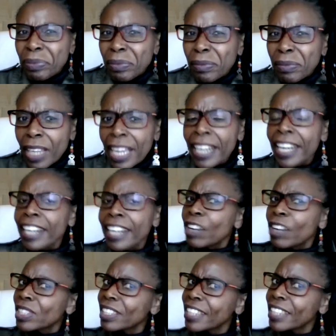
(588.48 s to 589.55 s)
And then I
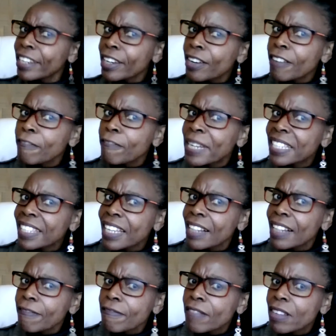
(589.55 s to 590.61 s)
was thinking of
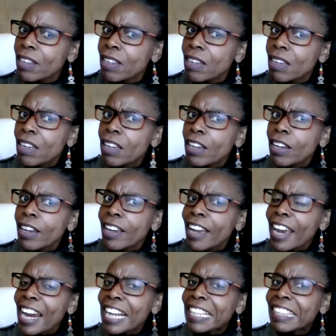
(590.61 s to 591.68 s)
myself
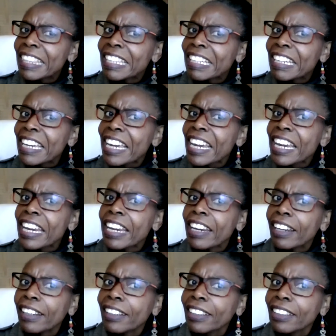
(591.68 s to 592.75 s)
at the care
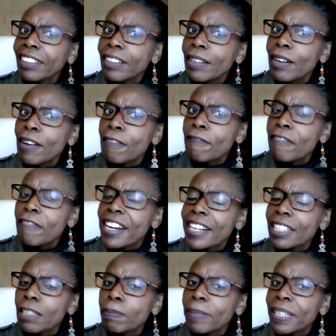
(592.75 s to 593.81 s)
of
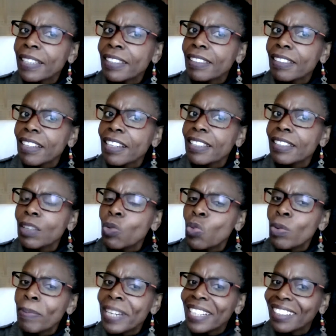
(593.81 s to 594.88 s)
experts as a woman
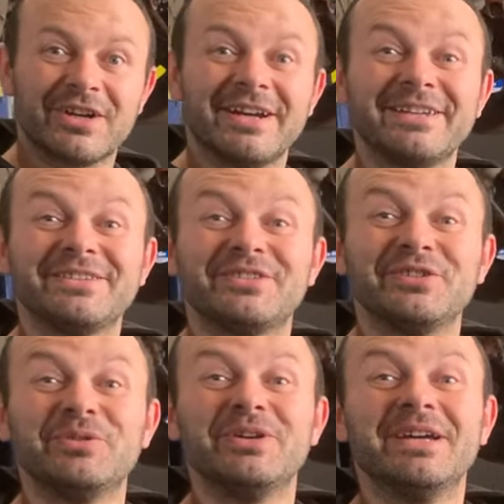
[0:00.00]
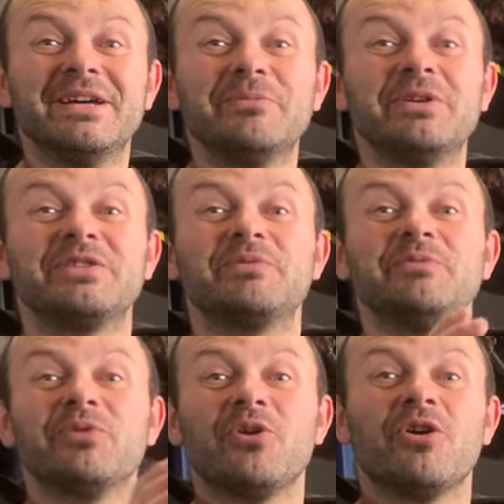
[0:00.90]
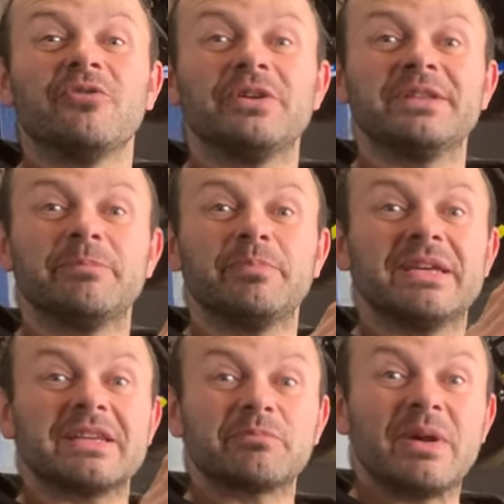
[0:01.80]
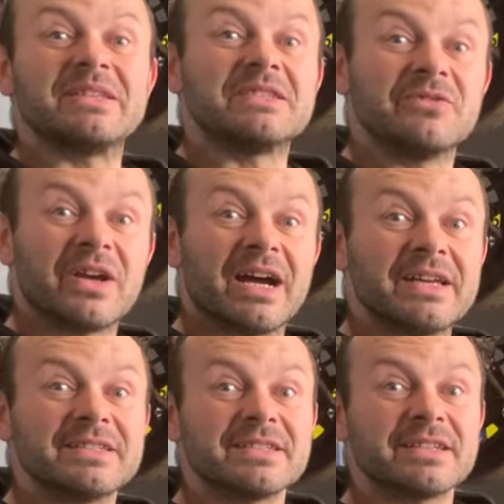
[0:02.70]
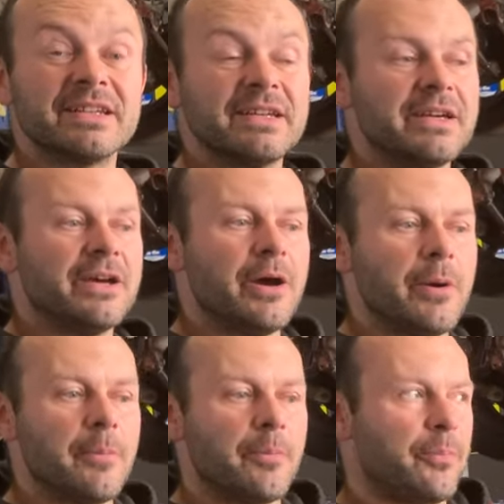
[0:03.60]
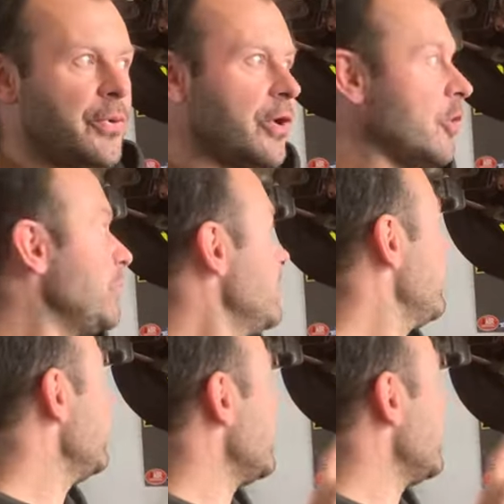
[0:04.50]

trying to piss people off in the big expensive cars, probably the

========================

### Work item
Write out the listing above again, exactly, but with no pictures in the copy.

### Answer to this problem
(588.48 s to 589.55 s)
And then I
(589.55 s to 590.61 s)
was thinking of
(590.61 s to 591.68 s)
myself
(591.68 s to 592.75 s)
at the care
(592.75 s to 593.81 s)
of
(593.81 s to 594.88 s)
experts as a woman
[0:00.00]
[0:00.90]
[0:01.80]
[0:02.70]
[0:03.60]
[0:04.50]

trying to piss people off in the big expensive cars, probably the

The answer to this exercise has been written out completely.